I'm trying to make my OpenCV-based fiducial marker detection more robust when the user moves the camera (phone) violently. Markers are ArTag-style with a Hamming code embedded within a black border. Borders are detected by thresholding the image, then looking for quads based on the found contours, then checking the internals of the quads.
In general, decoding of the marker is fairly robust if the black border is recognized. I've tried the most obvious thing, which is downsampling the image twice, and also performing quad-detection on those levels. This helps with camera defocus on extreme nearground markers, and also with very small levels of image blur, but doesn't hugely help the general case of camera motion blur
Is there available research on ways to make detection more robust?
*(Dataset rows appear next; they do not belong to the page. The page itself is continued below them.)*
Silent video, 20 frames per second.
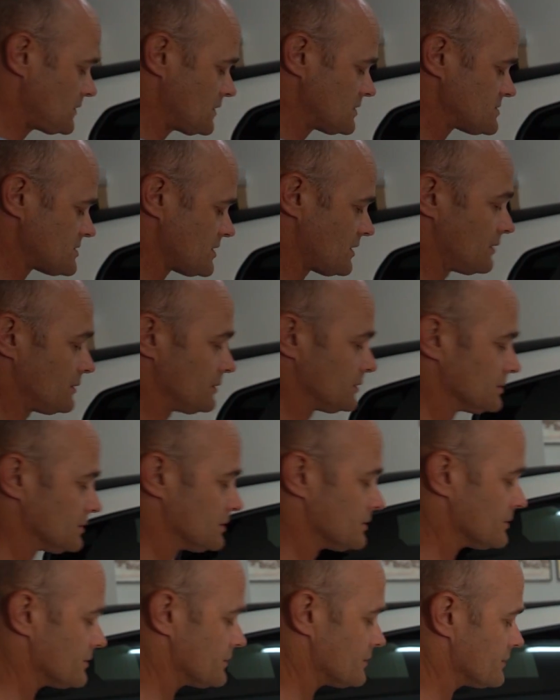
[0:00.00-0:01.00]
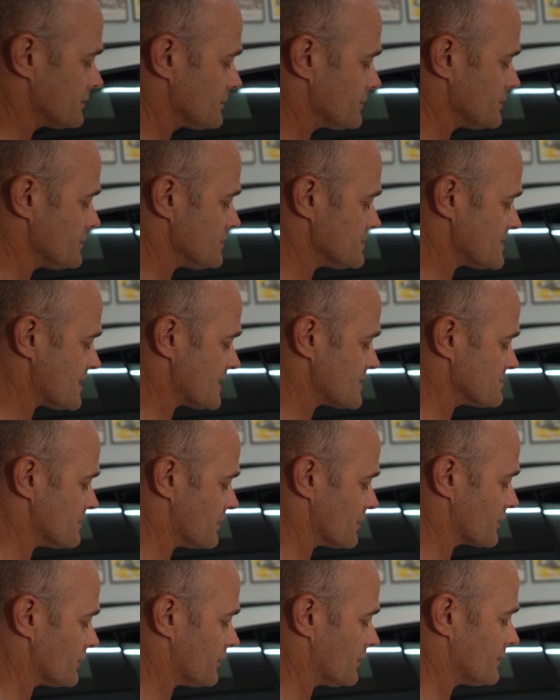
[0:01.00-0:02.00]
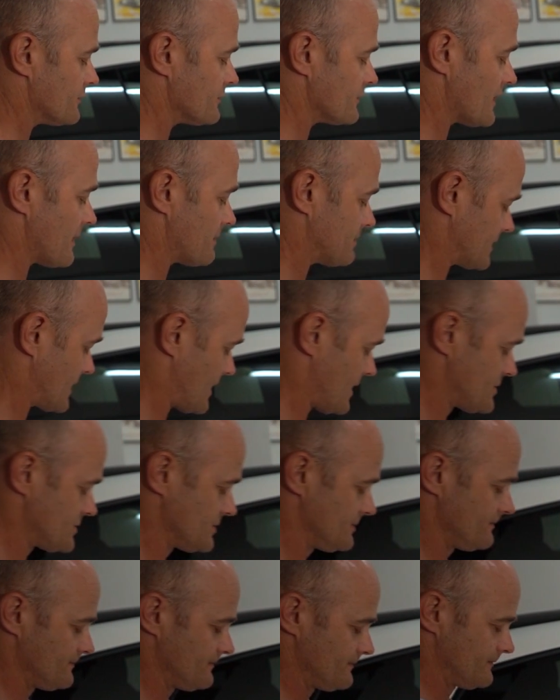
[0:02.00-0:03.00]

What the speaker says: So I'll use that as my guide for application.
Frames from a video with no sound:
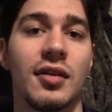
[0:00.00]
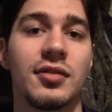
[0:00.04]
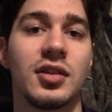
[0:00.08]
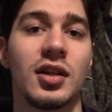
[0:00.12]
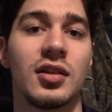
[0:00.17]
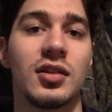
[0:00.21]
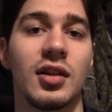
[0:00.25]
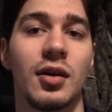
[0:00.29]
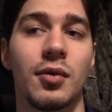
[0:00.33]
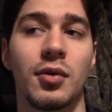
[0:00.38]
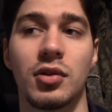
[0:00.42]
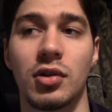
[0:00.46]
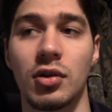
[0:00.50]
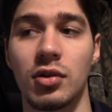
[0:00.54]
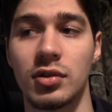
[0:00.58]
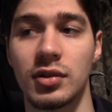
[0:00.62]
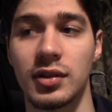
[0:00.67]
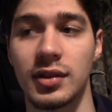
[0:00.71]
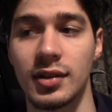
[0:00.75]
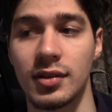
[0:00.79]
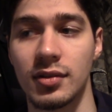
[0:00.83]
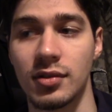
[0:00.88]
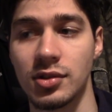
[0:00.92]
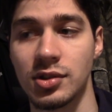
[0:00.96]
done that with
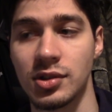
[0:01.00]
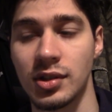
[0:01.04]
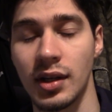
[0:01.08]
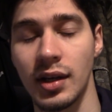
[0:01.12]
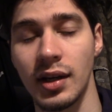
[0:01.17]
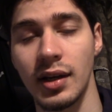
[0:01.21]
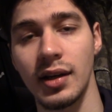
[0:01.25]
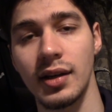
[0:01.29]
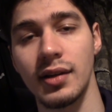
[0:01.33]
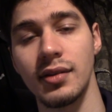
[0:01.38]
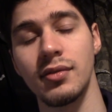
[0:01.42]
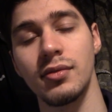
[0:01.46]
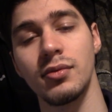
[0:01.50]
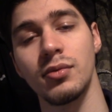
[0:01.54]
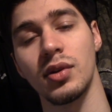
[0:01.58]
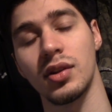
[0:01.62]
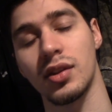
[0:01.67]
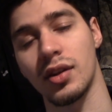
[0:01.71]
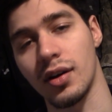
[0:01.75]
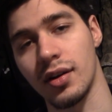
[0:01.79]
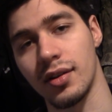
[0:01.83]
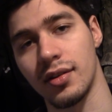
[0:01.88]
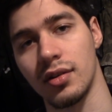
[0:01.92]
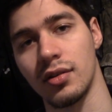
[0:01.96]
Old English and
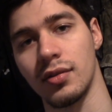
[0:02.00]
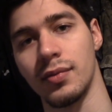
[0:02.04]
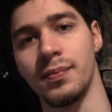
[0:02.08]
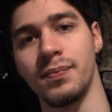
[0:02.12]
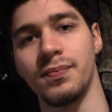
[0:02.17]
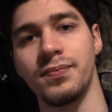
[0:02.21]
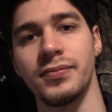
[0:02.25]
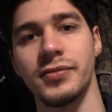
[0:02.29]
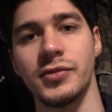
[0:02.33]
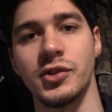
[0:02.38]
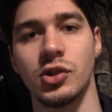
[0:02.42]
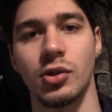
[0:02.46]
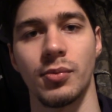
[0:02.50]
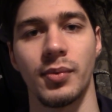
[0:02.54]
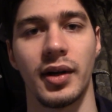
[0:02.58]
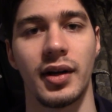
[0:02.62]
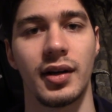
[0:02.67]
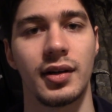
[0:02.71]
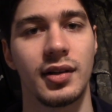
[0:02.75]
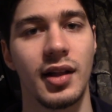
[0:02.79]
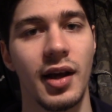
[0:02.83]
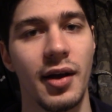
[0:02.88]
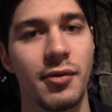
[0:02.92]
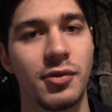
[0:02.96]
with other
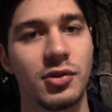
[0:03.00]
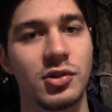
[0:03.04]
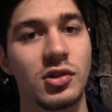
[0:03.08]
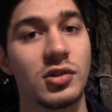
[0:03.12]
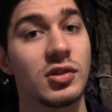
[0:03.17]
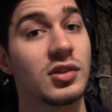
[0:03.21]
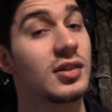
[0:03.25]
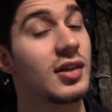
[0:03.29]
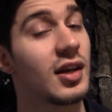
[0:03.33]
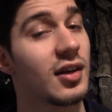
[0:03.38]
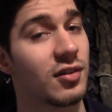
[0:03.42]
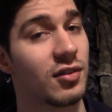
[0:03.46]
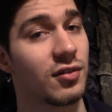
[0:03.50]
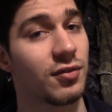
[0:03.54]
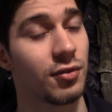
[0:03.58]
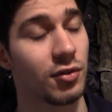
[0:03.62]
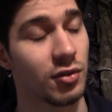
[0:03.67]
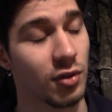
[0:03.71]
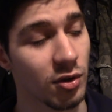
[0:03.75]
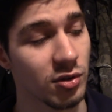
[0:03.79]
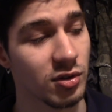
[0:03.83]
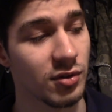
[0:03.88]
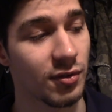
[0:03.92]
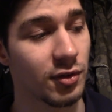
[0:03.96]
Germanic languages. Yes, for
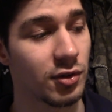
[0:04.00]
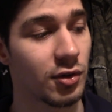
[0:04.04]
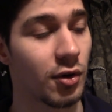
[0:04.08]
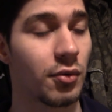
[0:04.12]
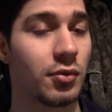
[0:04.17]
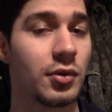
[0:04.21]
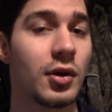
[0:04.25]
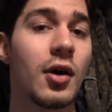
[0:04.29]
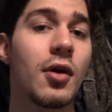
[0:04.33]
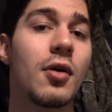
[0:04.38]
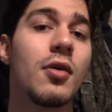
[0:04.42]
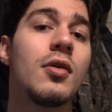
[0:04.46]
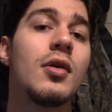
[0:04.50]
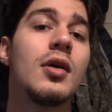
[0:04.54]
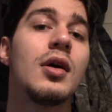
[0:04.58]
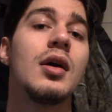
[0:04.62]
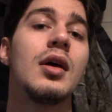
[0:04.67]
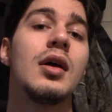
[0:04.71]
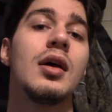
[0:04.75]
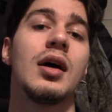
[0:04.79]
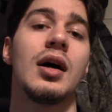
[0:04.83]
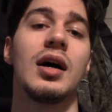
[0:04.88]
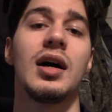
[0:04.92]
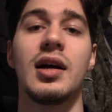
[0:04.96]
those of you who don't know,
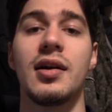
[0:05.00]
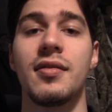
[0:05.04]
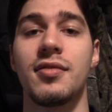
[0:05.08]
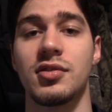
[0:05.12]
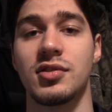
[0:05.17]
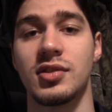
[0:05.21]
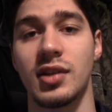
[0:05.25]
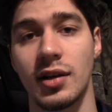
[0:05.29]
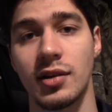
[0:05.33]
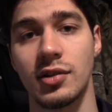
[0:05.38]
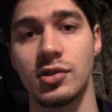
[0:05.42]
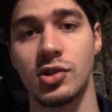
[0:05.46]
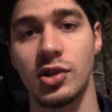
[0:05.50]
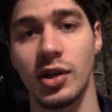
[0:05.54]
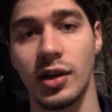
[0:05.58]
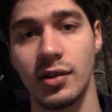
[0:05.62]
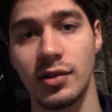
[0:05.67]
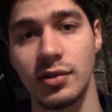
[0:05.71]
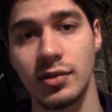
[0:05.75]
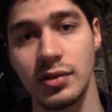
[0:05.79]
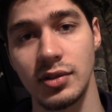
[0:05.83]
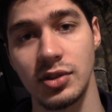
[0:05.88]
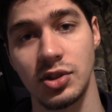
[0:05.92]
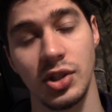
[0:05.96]
I have a second
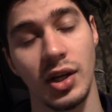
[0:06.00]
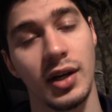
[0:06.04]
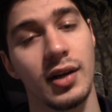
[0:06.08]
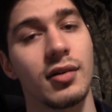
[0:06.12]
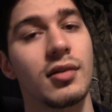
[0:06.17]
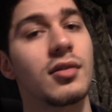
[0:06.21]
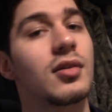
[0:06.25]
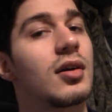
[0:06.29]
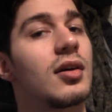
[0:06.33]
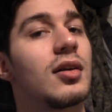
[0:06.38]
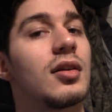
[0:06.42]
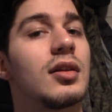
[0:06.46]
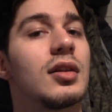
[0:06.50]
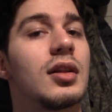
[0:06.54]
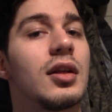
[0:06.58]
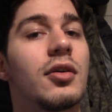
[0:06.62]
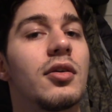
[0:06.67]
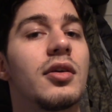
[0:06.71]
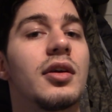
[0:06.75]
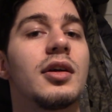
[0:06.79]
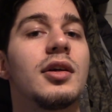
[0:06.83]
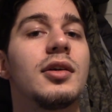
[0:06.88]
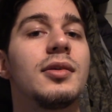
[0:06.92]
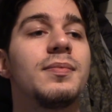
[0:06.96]
channel called
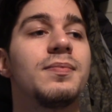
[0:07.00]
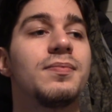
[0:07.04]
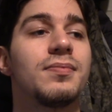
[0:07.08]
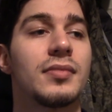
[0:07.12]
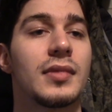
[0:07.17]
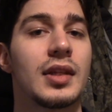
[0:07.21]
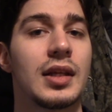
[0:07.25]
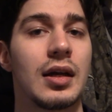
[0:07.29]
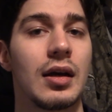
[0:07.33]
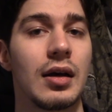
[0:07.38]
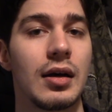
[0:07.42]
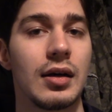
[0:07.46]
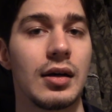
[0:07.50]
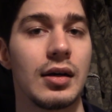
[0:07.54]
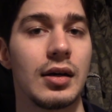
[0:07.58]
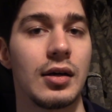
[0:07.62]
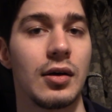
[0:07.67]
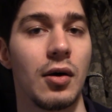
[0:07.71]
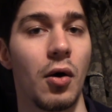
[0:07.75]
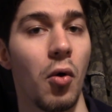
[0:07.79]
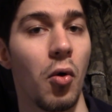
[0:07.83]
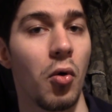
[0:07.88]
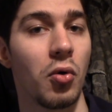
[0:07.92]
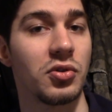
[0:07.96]
Learning
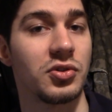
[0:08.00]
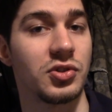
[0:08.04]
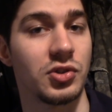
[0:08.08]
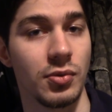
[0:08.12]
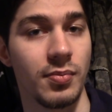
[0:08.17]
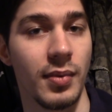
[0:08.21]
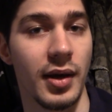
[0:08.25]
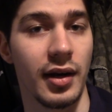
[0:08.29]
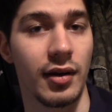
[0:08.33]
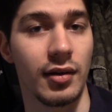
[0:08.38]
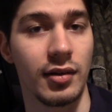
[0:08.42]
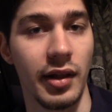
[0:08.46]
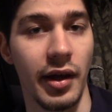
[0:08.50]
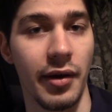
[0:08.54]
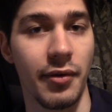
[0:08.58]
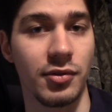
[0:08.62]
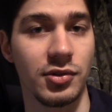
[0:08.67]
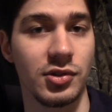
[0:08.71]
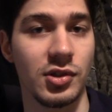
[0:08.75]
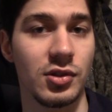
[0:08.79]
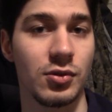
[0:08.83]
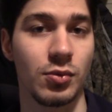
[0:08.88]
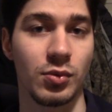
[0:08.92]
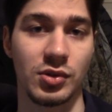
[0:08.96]
Old Germanic
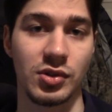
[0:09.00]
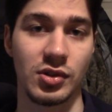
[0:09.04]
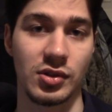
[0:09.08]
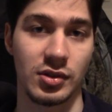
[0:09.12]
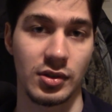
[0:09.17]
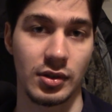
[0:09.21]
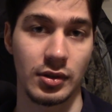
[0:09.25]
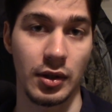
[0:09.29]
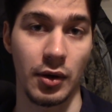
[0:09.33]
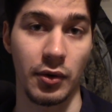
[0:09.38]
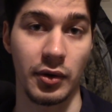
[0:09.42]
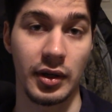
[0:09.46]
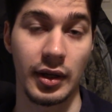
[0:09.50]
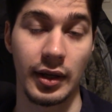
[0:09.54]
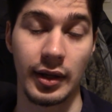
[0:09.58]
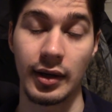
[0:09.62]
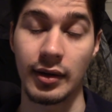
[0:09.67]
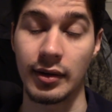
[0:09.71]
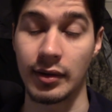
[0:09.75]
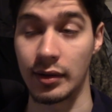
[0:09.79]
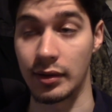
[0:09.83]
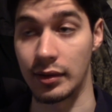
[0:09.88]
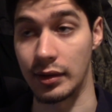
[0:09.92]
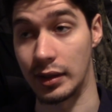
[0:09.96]
Languages, which is
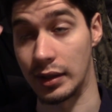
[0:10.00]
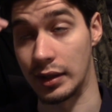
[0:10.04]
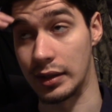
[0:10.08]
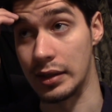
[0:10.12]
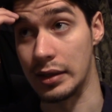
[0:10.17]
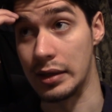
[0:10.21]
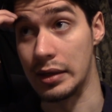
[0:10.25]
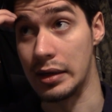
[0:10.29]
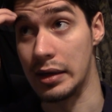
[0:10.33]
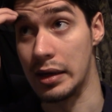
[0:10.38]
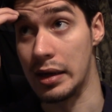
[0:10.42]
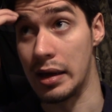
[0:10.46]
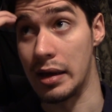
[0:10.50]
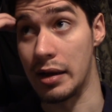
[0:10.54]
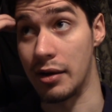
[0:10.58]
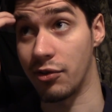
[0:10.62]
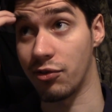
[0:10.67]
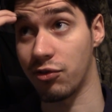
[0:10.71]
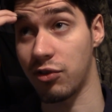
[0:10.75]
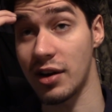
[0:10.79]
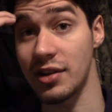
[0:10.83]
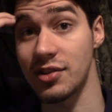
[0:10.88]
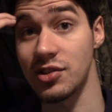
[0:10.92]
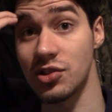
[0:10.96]
located in the
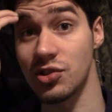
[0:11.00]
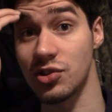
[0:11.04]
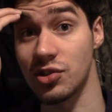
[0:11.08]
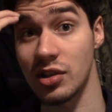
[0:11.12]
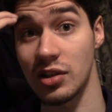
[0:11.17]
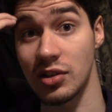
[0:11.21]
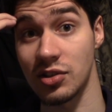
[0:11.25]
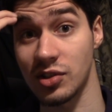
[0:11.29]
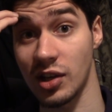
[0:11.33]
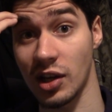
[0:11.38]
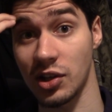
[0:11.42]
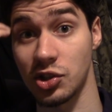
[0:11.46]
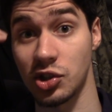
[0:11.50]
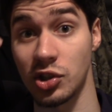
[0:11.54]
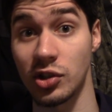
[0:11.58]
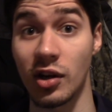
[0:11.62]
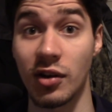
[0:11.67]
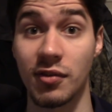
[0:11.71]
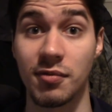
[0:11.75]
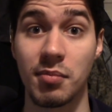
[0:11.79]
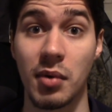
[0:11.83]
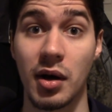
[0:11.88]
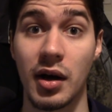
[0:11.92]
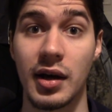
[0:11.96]
Friends section
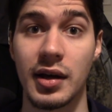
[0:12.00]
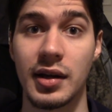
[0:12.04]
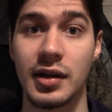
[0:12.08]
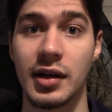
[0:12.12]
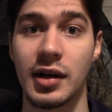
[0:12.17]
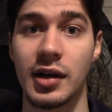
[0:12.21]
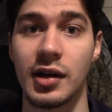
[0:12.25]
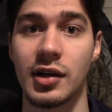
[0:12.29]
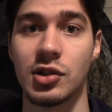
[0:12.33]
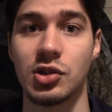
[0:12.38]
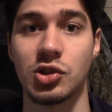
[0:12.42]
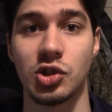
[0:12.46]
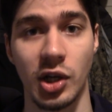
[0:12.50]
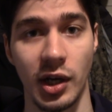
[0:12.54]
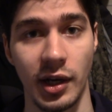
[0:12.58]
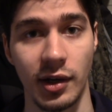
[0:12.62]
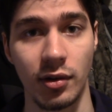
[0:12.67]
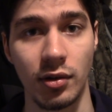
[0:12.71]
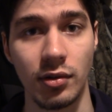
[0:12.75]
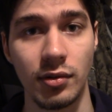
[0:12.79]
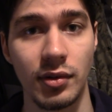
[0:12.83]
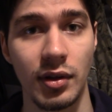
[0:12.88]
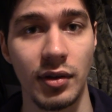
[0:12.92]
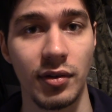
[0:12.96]
of my
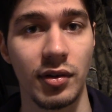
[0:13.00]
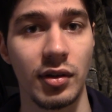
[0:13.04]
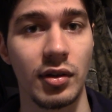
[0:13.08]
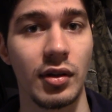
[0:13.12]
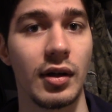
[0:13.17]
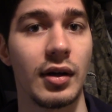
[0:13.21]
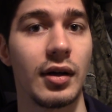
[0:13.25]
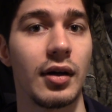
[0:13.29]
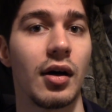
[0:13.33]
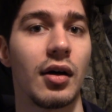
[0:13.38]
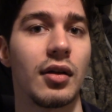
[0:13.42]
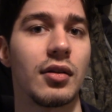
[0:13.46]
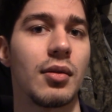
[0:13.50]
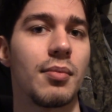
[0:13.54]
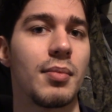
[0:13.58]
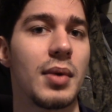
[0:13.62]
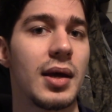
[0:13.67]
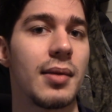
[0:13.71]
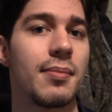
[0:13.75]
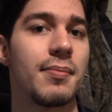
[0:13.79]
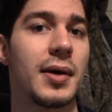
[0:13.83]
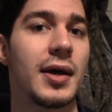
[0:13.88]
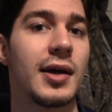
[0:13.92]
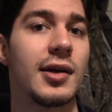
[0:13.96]
channel, on the
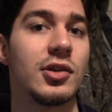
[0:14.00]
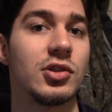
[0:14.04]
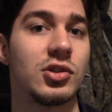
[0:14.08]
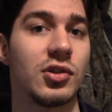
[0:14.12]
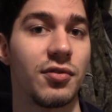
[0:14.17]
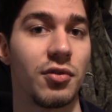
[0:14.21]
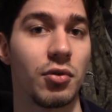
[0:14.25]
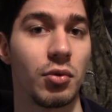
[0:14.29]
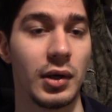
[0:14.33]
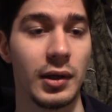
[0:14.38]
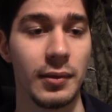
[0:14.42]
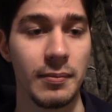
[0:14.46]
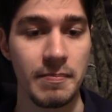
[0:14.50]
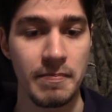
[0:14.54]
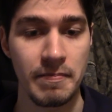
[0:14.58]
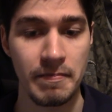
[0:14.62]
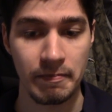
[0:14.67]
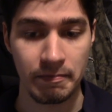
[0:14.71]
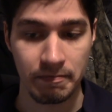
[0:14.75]
main page, if you will.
Ideas I'm wondering about include:
- Can you do some sort of optical flow tracking to "guess" the positions of the marker in the next frame, then some sort of corner detection in the region of those guesses, rather than treating the rectangle search as a full-frame thresholding?
- On PCs, is it possible to derive blur coeffiients (perhaps by registration with recent video frames where the marker was detected) and deblur the image prior to processing?
- On smartphones, is it possible to use the gyroscope and/or accelerometers to get deblurring coefficients and pre-process the image? (I'm assuming not, simply because if it were, the market would be flooded with shake-correcting camera apps.)
Links to failed ideas would also be appreciated if it saves me trying them.